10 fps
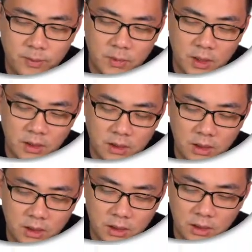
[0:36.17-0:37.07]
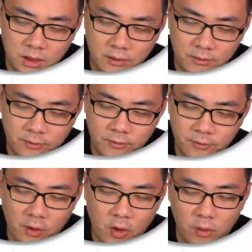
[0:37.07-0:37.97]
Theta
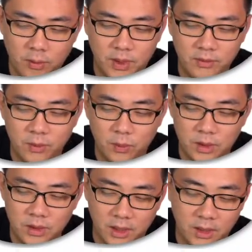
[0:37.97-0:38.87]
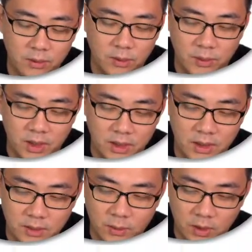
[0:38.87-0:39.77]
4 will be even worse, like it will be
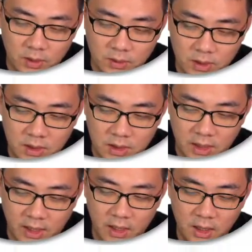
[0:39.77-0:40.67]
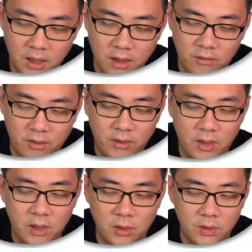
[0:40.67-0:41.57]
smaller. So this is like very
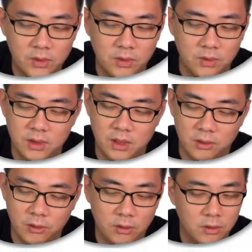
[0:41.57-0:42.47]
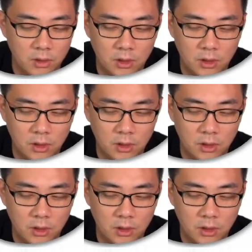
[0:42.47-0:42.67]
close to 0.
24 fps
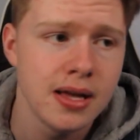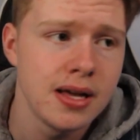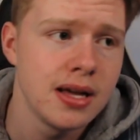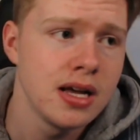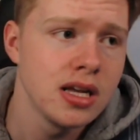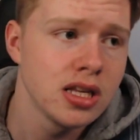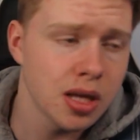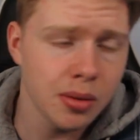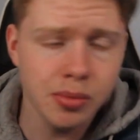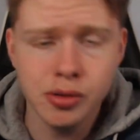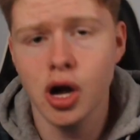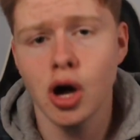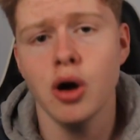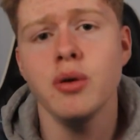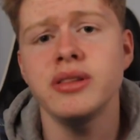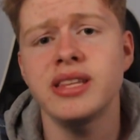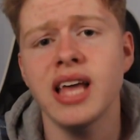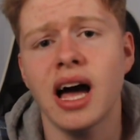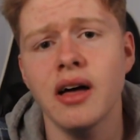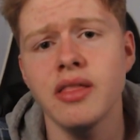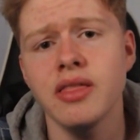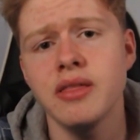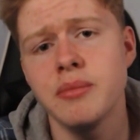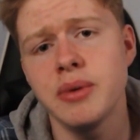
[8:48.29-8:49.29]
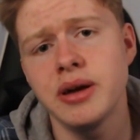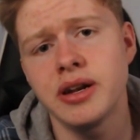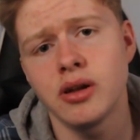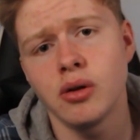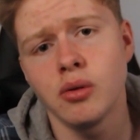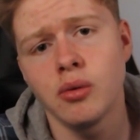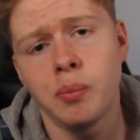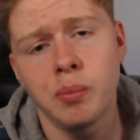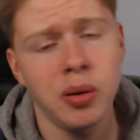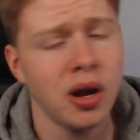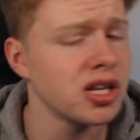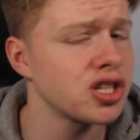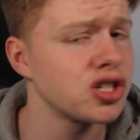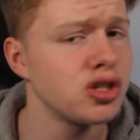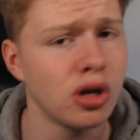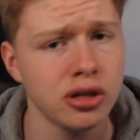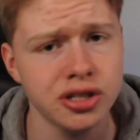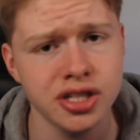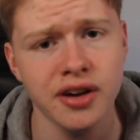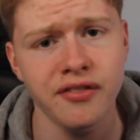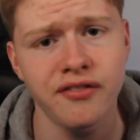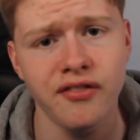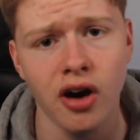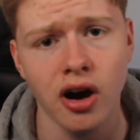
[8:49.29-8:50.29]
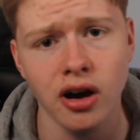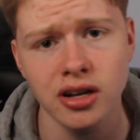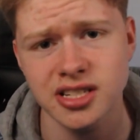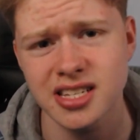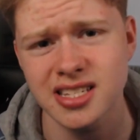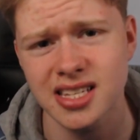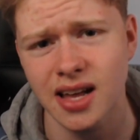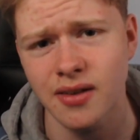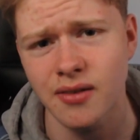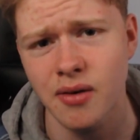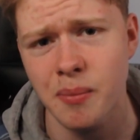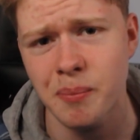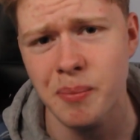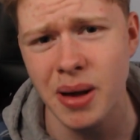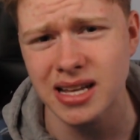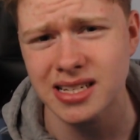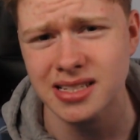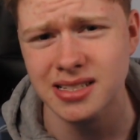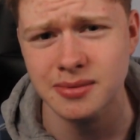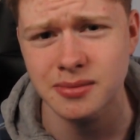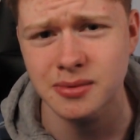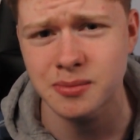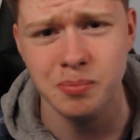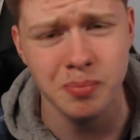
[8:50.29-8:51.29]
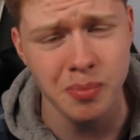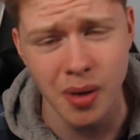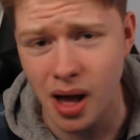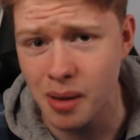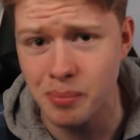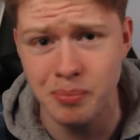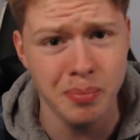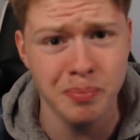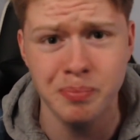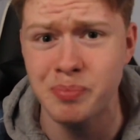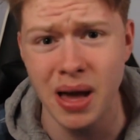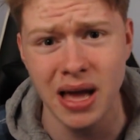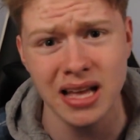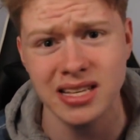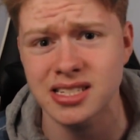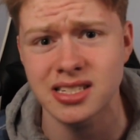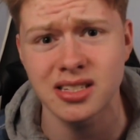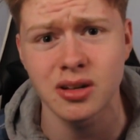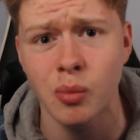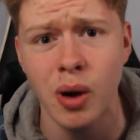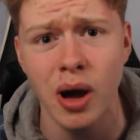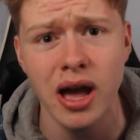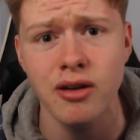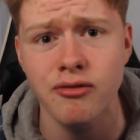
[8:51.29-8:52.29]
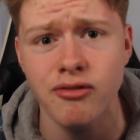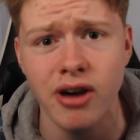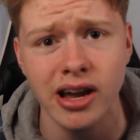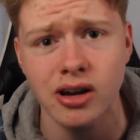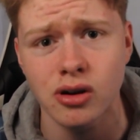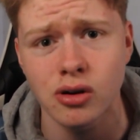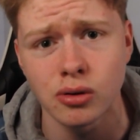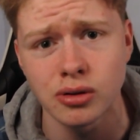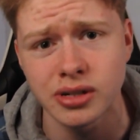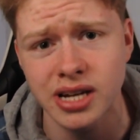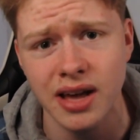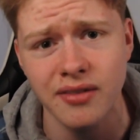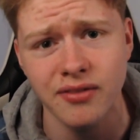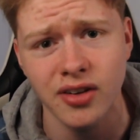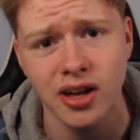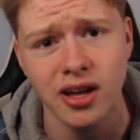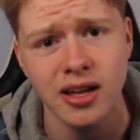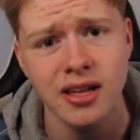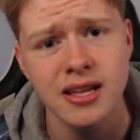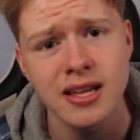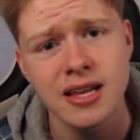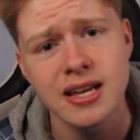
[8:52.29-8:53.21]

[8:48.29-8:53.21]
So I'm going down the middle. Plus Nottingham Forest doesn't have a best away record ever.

+ + + + + + +

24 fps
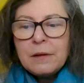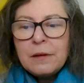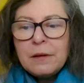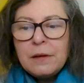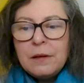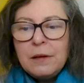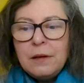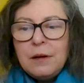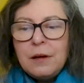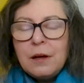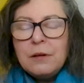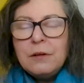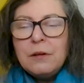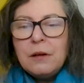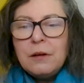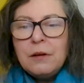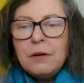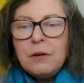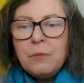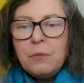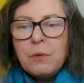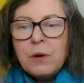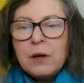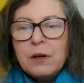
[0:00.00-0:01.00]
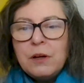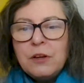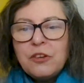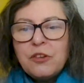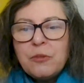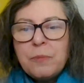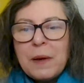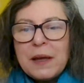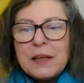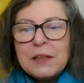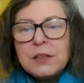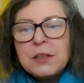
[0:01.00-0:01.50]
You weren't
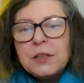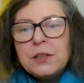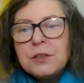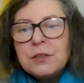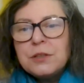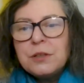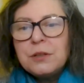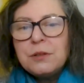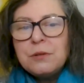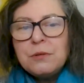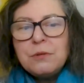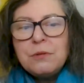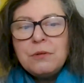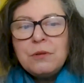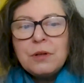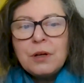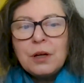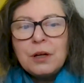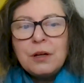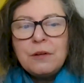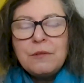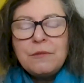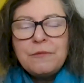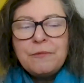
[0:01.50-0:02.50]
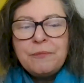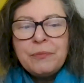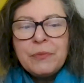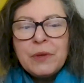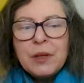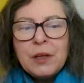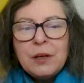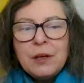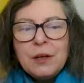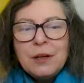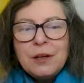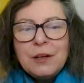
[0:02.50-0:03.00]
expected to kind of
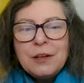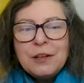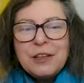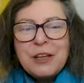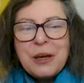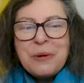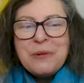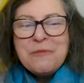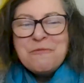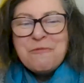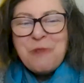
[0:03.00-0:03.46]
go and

+ + + + + + +

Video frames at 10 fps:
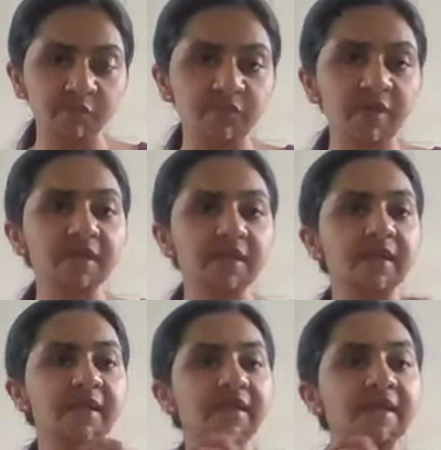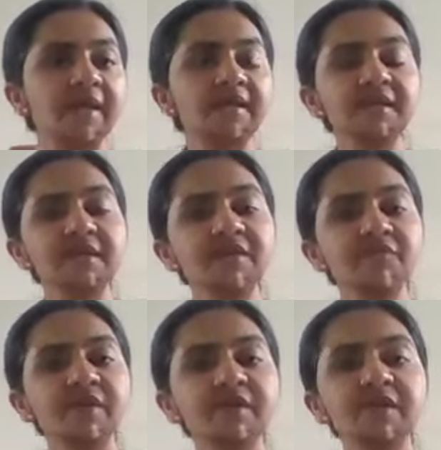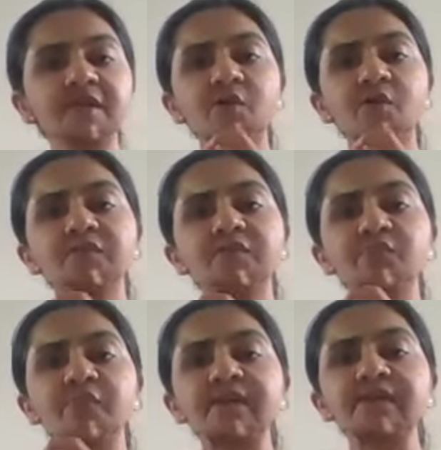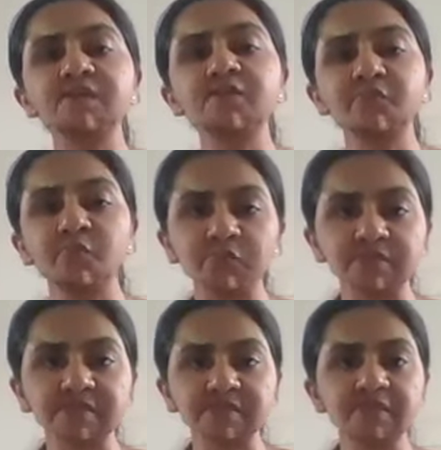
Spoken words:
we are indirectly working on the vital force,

+ + + + + + +

**Task goal**: Leave out the images and write out the lines above exactly, from the one with "[0:37.07-0:37.97]" up to and including the one with "[8:50.29-8:51.29]".

**Response for this exercise**:
[0:37.07-0:37.97]
Theta
[0:37.97-0:38.87]
[0:38.87-0:39.77]
4 will be even worse, like it will be
[0:39.77-0:40.67]
[0:40.67-0:41.57]
smaller. So this is like very
[0:41.57-0:42.47]
[0:42.47-0:42.67]
close to 0.
24 fps
[8:48.29-8:49.29]
[8:49.29-8:50.29]
[8:50.29-8:51.29]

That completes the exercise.